» Provided entries:
※

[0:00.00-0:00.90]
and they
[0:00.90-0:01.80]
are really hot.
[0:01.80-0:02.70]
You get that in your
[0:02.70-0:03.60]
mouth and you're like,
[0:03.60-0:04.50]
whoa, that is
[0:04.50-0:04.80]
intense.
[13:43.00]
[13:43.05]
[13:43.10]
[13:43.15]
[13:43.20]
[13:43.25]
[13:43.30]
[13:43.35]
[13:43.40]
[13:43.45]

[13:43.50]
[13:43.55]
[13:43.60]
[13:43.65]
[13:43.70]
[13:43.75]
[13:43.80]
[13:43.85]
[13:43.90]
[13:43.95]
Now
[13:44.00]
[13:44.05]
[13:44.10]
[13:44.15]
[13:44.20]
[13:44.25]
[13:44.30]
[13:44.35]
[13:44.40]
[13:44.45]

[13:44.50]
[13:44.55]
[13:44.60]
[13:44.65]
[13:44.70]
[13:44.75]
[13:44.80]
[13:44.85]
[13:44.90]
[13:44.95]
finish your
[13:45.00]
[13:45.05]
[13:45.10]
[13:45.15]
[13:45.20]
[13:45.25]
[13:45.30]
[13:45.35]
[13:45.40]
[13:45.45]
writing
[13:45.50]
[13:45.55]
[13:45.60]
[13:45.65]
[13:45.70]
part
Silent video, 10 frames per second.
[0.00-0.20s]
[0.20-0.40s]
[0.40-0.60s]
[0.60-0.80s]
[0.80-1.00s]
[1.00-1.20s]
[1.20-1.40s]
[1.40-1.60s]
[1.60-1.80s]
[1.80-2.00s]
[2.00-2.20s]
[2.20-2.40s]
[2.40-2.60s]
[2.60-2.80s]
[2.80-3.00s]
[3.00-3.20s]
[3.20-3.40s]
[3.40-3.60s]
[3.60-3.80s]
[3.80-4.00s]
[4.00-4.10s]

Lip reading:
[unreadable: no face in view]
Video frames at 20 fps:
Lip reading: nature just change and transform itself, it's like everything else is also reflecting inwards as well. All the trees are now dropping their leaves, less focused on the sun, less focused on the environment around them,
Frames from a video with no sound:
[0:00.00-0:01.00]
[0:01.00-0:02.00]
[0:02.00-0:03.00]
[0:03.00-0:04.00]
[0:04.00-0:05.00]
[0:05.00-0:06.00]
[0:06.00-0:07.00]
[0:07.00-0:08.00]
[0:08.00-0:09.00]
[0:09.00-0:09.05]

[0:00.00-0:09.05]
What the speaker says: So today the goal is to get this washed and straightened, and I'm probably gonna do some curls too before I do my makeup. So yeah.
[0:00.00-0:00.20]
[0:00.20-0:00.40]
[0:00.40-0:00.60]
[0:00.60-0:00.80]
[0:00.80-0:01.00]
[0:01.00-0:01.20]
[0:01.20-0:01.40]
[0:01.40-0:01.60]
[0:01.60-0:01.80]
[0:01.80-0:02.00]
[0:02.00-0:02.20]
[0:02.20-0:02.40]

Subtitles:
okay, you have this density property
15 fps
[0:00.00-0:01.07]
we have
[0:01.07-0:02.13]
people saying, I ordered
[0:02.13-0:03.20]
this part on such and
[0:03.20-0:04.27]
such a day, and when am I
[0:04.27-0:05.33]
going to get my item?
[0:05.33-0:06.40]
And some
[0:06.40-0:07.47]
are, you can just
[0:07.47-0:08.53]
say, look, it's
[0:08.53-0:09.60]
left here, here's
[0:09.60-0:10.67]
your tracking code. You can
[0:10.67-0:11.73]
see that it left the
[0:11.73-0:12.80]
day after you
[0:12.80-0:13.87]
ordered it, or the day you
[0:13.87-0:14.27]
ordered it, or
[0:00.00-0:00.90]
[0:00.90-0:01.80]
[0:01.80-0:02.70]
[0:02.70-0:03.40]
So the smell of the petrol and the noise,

※

» Task statement: Each entry above, in full, should be output exactly as it reads.

» Reply:
[0:00.00-0:00.90]
and they
[0:00.90-0:01.80]
are really hot.
[0:01.80-0:02.70]
You get that in your
[0:02.70-0:03.60]
mouth and you're like,
[0:03.60-0:04.50]
whoa, that is
[0:04.50-0:04.80]
intense.
[13:43.00]
[13:43.05]
[13:43.10]
[13:43.15]
[13:43.20]
[13:43.25]
[13:43.30]
[13:43.35]
[13:43.40]
[13:43.45]

[13:43.50]
[13:43.55]
[13:43.60]
[13:43.65]
[13:43.70]
[13:43.75]
[13:43.80]
[13:43.85]
[13:43.90]
[13:43.95]
Now
[13:44.00]
[13:44.05]
[13:44.10]
[13:44.15]
[13:44.20]
[13:44.25]
[13:44.30]
[13:44.35]
[13:44.40]
[13:44.45]

[13:44.50]
[13:44.55]
[13:44.60]
[13:44.65]
[13:44.70]
[13:44.75]
[13:44.80]
[13:44.85]
[13:44.90]
[13:44.95]
finish your
[13:45.00]
[13:45.05]
[13:45.10]
[13:45.15]
[13:45.20]
[13:45.25]
[13:45.30]
[13:45.35]
[13:45.40]
[13:45.45]
writing
[13:45.50]
[13:45.55]
[13:45.60]
[13:45.65]
[13:45.70]
part
Silent video, 10 frames per second.
[0.00-0.20s]
[0.20-0.40s]
[0.40-0.60s]
[0.60-0.80s]
[0.80-1.00s]
[1.00-1.20s]
[1.20-1.40s]
[1.40-1.60s]
[1.60-1.80s]
[1.80-2.00s]
[2.00-2.20s]
[2.20-2.40s]
[2.40-2.60s]
[2.60-2.80s]
[2.80-3.00s]
[3.00-3.20s]
[3.20-3.40s]
[3.40-3.60s]
[3.60-3.80s]
[3.80-4.00s]
[4.00-4.10s]

Lip reading:
[unreadable: no face in view]
Video frames at 20 fps:
Lip reading: nature just change and transform itself, it's like everything else is also reflecting inwards as well. All the trees are now dropping their leaves, less focused on the sun, less focused on the environment around them,
Frames from a video with no sound:
[0:00.00-0:01.00]
[0:01.00-0:02.00]
[0:02.00-0:03.00]
[0:03.00-0:04.00]
[0:04.00-0:05.00]
[0:05.00-0:06.00]
[0:06.00-0:07.00]
[0:07.00-0:08.00]
[0:08.00-0:09.00]
[0:09.00-0:09.05]

[0:00.00-0:09.05]
What the speaker says: So today the goal is to get this washed and straightened, and I'm probably gonna do some curls too before I do my makeup. So yeah.
[0:00.00-0:00.20]
[0:00.20-0:00.40]
[0:00.40-0:00.60]
[0:00.60-0:00.80]
[0:00.80-0:01.00]
[0:01.00-0:01.20]
[0:01.20-0:01.40]
[0:01.40-0:01.60]
[0:01.60-0:01.80]
[0:01.80-0:02.00]
[0:02.00-0:02.20]
[0:02.20-0:02.40]

Subtitles:
okay, you have this density property
15 fps
[0:00.00-0:01.07]
we have
[0:01.07-0:02.13]
people saying, I ordered
[0:02.13-0:03.20]
this part on such and
[0:03.20-0:04.27]
such a day, and when am I
[0:04.27-0:05.33]
going to get my item?
[0:05.33-0:06.40]
And some
[0:06.40-0:07.47]
are, you can just
[0:07.47-0:08.53]
say, look, it's
[0:08.53-0:09.60]
left here, here's
[0:09.60-0:10.67]
your tracking code. You can
[0:10.67-0:11.73]
see that it left the
[0:11.73-0:12.80]
day after you
[0:12.80-0:13.87]
ordered it, or the day you
[0:13.87-0:14.27]
ordered it, or
[0:00.00-0:00.90]
[0:00.90-0:01.80]
[0:01.80-0:02.70]
[0:02.70-0:03.40]
So the smell of the petrol and the noise,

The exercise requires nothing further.